Twitter allows you to show off your expertise, to share best practices with your colleagues and other experts and to become a trustworthy brand ambassador. It also allows you to find new leads and create business opportunities.We continue the interview we started last week with Ryan Foland, personal branding expert and co-founder of InfluenceTree. In this session, Ryan shares his tips and best practices for growing a great and authentic personal brand on Twitter:
Hi Ryan, what are your top 5 tips for generating retweets, likes, and comments on Twitter?
1. Get emotional.
Twitter, just like any other digital platform, can be impersonal if it's just text. You can increase engagement in your tweets by including the use of emojis and GIFs in order to express emotion in your tweets.
When I tweet, retweet, and send direct messages (DMs) I often use emojis and GIFs.
Emojis are a fun way to create more emotion in your tweets. If you have not utilized the Twitter features of selecting a GIF directly through the app in a tweet, or if you are not using emojis, you should explore these features.
2. Don't forget the polls.
A highly underutilized functionality of Twitter is the option to create a poll.

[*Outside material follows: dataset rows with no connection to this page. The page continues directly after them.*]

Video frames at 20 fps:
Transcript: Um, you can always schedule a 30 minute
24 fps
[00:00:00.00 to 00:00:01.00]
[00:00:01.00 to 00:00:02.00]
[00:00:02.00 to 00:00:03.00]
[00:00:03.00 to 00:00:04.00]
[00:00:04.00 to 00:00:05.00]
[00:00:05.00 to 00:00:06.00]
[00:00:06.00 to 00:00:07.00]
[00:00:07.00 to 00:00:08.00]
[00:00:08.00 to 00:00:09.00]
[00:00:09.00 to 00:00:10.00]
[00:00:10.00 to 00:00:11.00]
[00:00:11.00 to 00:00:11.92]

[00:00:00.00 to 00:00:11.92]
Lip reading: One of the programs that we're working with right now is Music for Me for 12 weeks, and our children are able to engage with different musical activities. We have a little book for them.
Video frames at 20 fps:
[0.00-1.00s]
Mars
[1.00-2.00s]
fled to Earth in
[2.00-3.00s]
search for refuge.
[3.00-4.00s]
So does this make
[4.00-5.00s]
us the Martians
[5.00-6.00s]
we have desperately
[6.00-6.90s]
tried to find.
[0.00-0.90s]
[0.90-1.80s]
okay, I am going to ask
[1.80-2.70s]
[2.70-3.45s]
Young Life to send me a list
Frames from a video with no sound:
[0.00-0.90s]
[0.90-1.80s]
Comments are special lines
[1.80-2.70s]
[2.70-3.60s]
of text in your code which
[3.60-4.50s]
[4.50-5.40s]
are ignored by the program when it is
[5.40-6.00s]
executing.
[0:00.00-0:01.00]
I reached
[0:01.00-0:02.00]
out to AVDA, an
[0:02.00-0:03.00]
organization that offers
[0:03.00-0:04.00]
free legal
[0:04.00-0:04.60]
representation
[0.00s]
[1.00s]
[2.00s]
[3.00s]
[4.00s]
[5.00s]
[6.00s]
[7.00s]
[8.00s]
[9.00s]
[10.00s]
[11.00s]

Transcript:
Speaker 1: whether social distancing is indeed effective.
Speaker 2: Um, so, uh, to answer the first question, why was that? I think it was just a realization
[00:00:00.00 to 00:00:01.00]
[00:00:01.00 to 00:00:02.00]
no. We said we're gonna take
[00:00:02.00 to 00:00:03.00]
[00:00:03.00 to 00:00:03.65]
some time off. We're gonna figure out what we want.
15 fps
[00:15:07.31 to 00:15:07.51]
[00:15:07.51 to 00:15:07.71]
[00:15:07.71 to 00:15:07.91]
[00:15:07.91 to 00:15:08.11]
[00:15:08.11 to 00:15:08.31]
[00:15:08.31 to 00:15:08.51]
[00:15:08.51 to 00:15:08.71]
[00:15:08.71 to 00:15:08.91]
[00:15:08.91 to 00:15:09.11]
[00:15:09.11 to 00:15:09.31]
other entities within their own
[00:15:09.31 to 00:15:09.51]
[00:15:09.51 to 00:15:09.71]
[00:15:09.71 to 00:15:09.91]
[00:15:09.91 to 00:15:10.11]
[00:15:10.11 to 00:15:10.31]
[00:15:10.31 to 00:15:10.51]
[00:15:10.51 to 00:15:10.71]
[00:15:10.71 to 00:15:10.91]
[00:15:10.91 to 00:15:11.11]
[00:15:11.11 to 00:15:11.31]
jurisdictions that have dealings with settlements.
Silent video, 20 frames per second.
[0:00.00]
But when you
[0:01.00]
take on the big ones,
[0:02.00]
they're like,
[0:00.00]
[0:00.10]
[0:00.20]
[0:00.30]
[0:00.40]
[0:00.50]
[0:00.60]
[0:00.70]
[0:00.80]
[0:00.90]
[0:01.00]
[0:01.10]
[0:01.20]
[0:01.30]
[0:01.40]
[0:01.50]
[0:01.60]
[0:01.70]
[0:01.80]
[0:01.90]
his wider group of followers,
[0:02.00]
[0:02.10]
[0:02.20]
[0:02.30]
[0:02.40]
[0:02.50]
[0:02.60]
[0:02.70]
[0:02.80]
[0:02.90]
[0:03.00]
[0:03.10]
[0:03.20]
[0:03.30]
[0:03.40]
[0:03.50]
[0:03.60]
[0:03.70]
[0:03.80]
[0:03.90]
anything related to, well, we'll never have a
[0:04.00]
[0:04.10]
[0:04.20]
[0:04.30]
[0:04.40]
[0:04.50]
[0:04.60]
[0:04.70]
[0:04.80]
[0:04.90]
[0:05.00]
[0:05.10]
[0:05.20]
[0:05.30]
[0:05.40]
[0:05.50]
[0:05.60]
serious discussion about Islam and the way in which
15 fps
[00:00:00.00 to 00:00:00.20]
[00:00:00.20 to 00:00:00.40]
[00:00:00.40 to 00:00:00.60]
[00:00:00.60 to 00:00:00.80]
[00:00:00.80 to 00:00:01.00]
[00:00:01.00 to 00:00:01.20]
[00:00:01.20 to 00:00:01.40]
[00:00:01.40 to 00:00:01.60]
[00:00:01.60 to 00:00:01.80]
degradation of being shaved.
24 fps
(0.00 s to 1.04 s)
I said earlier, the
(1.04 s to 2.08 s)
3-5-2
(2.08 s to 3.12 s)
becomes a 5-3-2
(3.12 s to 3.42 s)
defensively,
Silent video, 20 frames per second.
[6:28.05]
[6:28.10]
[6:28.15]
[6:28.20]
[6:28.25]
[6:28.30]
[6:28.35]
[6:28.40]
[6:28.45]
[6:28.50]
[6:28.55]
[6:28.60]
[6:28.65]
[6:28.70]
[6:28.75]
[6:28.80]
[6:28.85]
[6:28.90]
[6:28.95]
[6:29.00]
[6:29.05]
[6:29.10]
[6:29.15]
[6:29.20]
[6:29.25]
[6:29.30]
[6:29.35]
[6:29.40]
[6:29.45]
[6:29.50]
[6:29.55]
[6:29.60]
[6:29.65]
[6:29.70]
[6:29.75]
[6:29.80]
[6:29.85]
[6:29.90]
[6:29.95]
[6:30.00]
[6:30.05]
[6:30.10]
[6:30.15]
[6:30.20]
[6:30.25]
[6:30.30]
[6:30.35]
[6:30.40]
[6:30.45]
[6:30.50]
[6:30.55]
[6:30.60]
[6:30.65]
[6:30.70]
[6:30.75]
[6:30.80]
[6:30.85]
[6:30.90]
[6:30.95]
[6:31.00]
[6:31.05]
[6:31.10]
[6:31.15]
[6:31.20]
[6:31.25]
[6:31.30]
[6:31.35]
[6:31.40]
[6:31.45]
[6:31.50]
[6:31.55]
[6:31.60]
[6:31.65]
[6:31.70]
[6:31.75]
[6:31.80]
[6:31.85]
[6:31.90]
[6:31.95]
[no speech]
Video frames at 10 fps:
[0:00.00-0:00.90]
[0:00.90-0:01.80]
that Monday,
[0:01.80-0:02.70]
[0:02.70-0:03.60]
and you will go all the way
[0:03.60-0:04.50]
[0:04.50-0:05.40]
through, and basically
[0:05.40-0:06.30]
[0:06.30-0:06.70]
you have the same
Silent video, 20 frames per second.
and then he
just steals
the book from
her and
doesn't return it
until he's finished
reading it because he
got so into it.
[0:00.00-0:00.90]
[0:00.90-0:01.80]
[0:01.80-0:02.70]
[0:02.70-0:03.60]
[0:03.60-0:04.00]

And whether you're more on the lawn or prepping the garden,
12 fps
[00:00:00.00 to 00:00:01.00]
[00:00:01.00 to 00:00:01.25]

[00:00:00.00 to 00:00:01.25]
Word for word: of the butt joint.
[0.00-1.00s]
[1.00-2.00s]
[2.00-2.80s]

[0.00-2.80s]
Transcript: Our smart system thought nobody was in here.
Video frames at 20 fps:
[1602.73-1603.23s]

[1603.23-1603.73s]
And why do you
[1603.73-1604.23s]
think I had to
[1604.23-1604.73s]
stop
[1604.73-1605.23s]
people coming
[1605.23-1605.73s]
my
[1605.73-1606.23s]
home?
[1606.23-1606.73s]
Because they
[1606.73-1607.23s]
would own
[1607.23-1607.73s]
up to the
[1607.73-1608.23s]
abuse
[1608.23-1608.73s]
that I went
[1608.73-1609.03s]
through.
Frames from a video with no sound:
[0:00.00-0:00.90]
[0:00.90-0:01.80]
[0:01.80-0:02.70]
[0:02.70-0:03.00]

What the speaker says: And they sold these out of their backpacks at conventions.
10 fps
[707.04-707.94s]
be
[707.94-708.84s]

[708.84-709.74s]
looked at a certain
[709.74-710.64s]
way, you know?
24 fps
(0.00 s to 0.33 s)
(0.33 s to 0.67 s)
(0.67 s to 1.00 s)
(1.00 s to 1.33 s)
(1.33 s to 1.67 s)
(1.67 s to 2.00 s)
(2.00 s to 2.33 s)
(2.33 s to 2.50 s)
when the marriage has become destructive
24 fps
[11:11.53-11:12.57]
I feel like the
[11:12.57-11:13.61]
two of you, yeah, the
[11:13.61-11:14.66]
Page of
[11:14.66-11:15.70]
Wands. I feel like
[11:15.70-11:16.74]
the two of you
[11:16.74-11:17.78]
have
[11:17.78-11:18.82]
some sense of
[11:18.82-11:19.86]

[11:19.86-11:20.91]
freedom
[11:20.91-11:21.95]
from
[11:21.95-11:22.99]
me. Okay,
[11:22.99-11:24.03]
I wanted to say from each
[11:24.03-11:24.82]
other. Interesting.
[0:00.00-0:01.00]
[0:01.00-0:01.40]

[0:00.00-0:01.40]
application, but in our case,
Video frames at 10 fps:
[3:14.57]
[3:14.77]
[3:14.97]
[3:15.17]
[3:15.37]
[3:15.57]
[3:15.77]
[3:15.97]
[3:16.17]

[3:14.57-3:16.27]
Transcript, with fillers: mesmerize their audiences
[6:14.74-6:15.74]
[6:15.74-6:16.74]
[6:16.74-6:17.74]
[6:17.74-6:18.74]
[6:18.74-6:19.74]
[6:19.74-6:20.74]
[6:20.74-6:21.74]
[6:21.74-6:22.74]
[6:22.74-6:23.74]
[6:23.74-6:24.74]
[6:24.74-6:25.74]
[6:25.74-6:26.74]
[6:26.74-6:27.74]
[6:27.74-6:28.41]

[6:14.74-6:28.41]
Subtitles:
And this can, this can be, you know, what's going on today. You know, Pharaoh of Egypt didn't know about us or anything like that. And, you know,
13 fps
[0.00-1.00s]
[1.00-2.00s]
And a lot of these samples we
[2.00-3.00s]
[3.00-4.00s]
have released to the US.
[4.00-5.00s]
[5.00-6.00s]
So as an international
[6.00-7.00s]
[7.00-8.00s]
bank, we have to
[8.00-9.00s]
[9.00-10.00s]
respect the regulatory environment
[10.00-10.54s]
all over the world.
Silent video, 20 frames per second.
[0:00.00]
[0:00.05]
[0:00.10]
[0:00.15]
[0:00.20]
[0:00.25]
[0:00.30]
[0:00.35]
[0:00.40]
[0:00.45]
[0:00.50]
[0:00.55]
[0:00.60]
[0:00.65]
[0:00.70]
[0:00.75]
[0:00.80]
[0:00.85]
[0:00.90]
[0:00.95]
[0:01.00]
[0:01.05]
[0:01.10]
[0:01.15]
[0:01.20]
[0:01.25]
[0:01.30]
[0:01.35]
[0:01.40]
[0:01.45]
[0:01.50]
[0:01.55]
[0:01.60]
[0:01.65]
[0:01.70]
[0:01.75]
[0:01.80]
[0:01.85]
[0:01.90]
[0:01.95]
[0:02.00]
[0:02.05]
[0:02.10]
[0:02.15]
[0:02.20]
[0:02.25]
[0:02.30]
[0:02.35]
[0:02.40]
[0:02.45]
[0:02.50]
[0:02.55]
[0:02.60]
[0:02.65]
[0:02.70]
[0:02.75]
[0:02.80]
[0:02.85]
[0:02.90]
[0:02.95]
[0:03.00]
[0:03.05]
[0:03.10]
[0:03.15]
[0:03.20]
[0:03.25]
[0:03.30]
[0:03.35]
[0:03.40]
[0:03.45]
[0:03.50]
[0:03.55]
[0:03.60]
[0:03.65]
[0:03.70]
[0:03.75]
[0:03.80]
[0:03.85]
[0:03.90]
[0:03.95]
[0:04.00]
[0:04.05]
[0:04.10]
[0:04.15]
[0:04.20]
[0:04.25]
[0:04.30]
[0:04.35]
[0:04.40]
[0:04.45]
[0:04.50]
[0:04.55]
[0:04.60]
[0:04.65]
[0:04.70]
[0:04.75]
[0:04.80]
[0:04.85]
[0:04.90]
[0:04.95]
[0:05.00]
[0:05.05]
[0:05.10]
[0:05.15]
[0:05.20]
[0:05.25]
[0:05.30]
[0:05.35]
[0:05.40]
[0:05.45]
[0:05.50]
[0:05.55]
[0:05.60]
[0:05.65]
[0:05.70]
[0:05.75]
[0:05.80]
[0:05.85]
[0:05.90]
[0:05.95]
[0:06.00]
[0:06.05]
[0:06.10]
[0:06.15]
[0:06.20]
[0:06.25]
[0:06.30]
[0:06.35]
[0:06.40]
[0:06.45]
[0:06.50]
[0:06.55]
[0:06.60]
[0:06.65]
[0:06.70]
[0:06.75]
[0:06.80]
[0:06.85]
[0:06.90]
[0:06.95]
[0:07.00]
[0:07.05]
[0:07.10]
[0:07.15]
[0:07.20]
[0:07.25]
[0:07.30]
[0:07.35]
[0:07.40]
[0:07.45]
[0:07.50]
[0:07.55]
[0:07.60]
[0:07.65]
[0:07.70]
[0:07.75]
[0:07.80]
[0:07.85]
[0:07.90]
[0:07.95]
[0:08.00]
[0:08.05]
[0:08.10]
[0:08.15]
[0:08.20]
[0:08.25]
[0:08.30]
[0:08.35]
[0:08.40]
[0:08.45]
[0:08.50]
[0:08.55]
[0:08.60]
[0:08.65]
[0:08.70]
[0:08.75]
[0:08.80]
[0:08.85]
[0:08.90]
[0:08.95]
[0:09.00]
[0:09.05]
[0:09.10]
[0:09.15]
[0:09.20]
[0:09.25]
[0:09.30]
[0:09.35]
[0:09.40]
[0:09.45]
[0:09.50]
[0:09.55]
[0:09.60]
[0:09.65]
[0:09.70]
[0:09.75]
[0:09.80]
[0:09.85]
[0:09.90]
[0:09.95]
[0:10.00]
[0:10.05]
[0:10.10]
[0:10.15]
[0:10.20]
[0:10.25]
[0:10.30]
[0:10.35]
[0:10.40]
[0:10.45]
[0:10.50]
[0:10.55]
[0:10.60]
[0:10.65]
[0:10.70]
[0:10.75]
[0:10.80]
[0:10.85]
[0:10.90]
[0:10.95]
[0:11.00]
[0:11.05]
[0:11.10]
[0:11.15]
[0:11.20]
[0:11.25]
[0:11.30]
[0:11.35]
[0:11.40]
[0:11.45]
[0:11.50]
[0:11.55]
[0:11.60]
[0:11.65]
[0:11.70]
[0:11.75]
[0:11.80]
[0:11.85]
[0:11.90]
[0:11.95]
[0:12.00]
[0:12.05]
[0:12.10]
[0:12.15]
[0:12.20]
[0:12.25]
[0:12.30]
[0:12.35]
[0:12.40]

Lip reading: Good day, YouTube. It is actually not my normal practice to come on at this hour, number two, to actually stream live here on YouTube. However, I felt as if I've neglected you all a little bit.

Accessible while you are creating a tweet, a poll allows you the full character limit for a message, as well as the ability to make a question or poll with up to four potential answers. You can also set the length of time that the poll will run for.
When I am at an event and I hear the speaker ask a question, I love tweeting out that question in form of a poll on Twitter and asking other people to weigh-in.
Conversations spark, and, once your poll is done, you can re-share it with your followers to show them the final results of the votes.
3. T.O.M tagging people.
If done respectfully, tagging people in tweets can help you to gain more exposure and reach.
If you direct mention someone in the body of your Tweet (by including their full handle), those characters count against your limit.
The simple act of adding at least one, but up to four images with a tweet, allows you the ability to tag up to 10 people in the photo(s).
I call this type of tagging, T.O.M tags, standing for Top Of Mind. And I tag people who come to the top of my mind, based on my tweet. Avoid tagging a bunch of people simply for the sake of tagging them.
The individuals you tag are notified when you initially post your tweet, as well as when the tweet is retweeted or engaged with. This can be a great way of virtually poking people to have them check out your tweets.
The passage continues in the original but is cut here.